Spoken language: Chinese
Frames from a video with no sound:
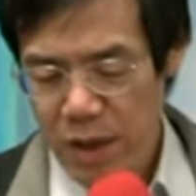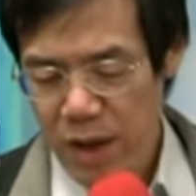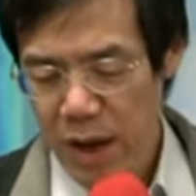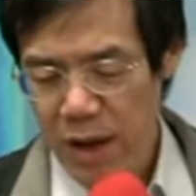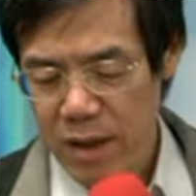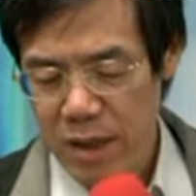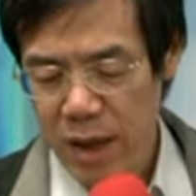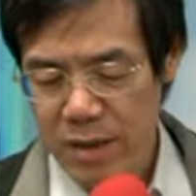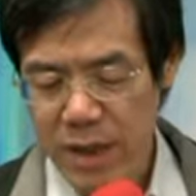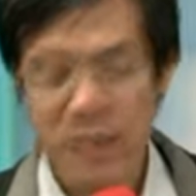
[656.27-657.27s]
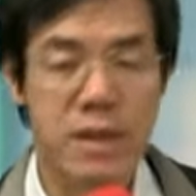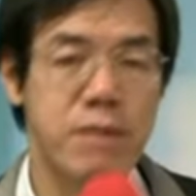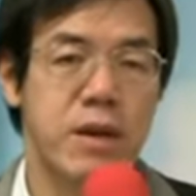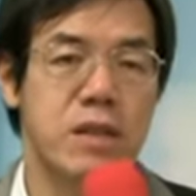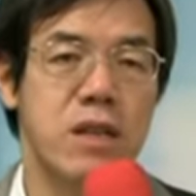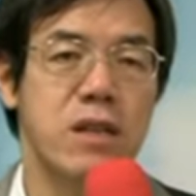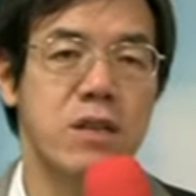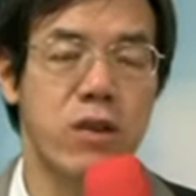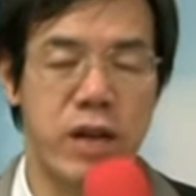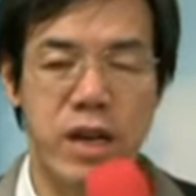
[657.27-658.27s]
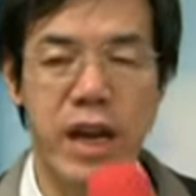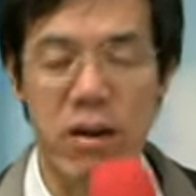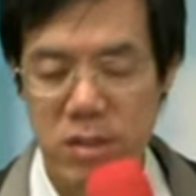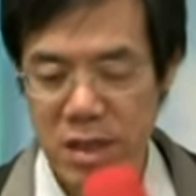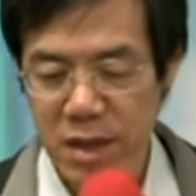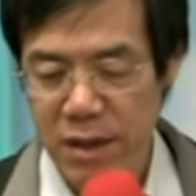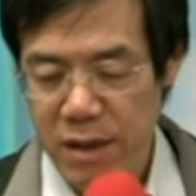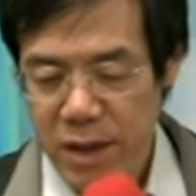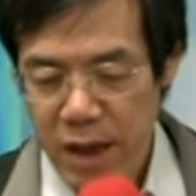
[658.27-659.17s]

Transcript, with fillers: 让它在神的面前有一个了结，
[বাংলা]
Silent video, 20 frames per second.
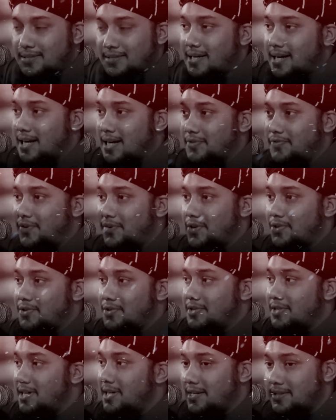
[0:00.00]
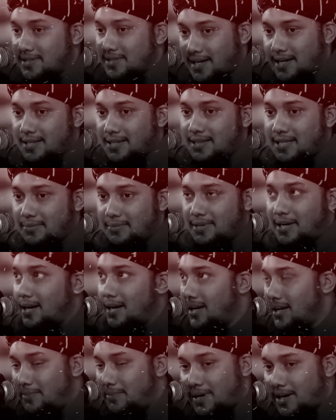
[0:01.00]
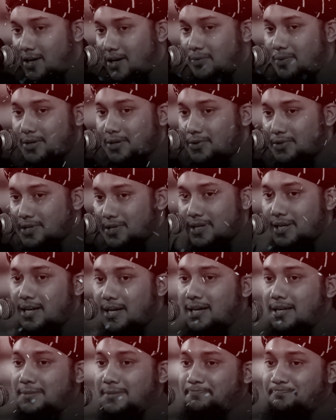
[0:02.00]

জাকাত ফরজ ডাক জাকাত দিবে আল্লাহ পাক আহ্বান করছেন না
* * * *
= Exercise =
Give back each entry exactly as it appears, with no pictures.

= Response below =
Spoken language: Chinese
Frames from a video with no sound:
[656.27-657.27s]
[657.27-658.27s]
[658.27-659.17s]

Transcript, with fillers: 让它在神的面前有一个了结，
[বাংলা]
Silent video, 20 frames per second.
[0:00.00]
[0:01.00]
[0:02.00]

জাকাত ফরজ ডাক জাকাত দিবে আল্লাহ পাক আহ্বান করছেন না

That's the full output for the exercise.